Incorrect formatting - The response must follow the provided formatting instructions. Verify the instructions are being inserted in the prompt correctly.
Missing fields - All fields in the defined schema must exist in the parsed response. The model may have failed to generate the full response. Try rephrasing the prompt or using different examples.
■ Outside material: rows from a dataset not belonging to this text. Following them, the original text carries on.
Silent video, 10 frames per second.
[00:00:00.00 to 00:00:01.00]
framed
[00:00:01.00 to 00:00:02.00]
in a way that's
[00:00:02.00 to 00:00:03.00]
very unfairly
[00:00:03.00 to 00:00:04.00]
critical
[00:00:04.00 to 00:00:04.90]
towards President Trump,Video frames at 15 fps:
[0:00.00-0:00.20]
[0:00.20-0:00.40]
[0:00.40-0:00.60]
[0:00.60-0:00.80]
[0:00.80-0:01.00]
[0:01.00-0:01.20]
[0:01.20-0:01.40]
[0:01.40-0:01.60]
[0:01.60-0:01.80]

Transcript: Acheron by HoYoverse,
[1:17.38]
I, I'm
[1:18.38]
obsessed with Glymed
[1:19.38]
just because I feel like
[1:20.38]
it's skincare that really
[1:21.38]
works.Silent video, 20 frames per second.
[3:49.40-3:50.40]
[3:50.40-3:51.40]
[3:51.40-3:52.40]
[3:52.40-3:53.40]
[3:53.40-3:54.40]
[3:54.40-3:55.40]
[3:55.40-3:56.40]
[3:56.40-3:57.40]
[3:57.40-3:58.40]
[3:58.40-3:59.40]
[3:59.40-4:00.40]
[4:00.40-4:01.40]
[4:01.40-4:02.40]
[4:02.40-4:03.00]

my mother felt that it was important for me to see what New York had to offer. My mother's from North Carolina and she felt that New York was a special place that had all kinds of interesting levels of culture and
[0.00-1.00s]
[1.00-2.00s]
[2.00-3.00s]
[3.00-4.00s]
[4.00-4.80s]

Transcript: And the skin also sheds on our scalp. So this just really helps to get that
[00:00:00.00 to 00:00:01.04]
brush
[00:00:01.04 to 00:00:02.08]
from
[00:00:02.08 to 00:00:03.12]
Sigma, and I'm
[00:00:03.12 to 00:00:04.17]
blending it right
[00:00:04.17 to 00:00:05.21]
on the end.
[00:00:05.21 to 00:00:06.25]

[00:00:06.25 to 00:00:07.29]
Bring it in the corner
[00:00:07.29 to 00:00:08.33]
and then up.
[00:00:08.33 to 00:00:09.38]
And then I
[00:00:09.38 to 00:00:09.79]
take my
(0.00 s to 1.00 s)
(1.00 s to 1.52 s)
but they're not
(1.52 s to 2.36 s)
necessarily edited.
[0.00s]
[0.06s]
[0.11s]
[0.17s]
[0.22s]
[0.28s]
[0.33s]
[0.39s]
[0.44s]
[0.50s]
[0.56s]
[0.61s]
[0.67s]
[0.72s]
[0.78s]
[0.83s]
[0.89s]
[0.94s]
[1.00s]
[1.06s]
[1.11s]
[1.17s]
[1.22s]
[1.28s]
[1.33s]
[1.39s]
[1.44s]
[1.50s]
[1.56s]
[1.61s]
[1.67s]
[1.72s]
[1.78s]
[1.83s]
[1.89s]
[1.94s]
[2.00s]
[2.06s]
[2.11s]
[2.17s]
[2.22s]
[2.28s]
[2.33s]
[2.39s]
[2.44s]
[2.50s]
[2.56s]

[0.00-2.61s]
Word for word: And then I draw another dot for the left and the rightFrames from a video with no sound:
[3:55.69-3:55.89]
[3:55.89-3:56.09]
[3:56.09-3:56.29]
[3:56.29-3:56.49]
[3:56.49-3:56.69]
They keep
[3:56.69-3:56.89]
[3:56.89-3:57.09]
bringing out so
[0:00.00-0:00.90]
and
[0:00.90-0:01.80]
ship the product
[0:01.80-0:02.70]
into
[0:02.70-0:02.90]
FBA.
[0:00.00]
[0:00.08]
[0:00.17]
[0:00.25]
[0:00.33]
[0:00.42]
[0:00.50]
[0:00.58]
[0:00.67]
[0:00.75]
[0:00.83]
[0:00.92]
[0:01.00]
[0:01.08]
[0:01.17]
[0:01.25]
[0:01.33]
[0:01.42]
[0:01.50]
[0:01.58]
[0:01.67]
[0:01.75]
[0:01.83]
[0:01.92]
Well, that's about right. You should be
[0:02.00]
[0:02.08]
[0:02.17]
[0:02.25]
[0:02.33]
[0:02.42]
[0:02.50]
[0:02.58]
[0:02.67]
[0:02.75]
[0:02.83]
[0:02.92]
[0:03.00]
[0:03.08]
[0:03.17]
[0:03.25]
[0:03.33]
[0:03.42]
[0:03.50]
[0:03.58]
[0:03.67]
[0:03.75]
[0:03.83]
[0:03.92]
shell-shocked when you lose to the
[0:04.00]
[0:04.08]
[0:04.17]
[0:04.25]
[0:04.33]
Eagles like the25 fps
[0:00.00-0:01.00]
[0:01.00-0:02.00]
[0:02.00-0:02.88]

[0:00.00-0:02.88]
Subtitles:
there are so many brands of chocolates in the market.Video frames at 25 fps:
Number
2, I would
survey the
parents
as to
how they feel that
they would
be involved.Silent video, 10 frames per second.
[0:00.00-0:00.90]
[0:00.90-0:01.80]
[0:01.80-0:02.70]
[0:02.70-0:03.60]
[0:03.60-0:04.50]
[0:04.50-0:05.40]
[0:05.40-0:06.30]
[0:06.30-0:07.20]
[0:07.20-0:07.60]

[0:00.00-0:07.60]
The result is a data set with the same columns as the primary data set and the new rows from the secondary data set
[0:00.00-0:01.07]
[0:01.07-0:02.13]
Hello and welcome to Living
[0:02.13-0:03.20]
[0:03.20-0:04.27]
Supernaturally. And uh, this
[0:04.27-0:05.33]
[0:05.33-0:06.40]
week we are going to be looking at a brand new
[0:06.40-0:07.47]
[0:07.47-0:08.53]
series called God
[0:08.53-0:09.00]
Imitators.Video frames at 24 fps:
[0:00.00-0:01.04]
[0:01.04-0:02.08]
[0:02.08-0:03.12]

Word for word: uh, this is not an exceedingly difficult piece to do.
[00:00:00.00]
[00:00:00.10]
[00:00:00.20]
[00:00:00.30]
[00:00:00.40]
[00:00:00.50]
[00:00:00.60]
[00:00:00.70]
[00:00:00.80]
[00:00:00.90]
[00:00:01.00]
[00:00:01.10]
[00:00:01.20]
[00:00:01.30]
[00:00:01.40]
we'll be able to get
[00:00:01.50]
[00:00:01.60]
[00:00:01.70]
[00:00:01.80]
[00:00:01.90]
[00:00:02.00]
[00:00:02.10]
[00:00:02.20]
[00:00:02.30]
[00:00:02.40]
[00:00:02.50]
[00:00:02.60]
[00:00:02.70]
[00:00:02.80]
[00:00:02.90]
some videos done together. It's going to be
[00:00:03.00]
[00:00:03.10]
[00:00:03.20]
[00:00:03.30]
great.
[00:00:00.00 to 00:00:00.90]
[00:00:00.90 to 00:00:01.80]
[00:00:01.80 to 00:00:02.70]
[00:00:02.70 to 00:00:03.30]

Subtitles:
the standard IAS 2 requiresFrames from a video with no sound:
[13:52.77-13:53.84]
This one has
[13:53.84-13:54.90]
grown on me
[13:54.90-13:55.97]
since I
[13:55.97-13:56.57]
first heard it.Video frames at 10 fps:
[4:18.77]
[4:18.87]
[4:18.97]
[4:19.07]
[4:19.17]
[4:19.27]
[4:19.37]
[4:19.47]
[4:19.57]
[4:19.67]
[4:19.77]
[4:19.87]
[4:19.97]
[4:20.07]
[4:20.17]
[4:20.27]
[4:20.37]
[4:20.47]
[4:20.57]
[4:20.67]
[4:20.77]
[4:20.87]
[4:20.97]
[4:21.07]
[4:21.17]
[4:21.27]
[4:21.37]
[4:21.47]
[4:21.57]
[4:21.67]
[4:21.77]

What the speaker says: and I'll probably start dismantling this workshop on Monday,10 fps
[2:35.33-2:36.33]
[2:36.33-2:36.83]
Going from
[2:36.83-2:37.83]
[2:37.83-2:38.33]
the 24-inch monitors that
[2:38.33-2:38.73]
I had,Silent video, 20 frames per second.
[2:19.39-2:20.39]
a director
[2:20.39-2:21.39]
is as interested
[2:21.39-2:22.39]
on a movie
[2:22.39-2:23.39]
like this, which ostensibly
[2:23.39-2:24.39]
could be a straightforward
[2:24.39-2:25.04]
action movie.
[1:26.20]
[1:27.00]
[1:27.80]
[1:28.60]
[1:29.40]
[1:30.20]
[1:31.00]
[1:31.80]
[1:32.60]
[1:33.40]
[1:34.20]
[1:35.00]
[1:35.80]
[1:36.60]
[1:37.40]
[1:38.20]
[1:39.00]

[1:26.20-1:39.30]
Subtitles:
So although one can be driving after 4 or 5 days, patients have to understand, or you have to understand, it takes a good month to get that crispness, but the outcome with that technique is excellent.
Other parsing errors - Look at the full error trace - it often provides hints on what went wrong. The error may come from the parser itself or downstream code consuming the parsed output.
Conclusion
The structured output parser provides a simple way to get multiple text fields from language model responses. While basic, it is easy to use and avoids needing more complex parsers when only text outputs are required. Properly formatting prompts and handling potential parsing failures are key to using structured output parsers effectively.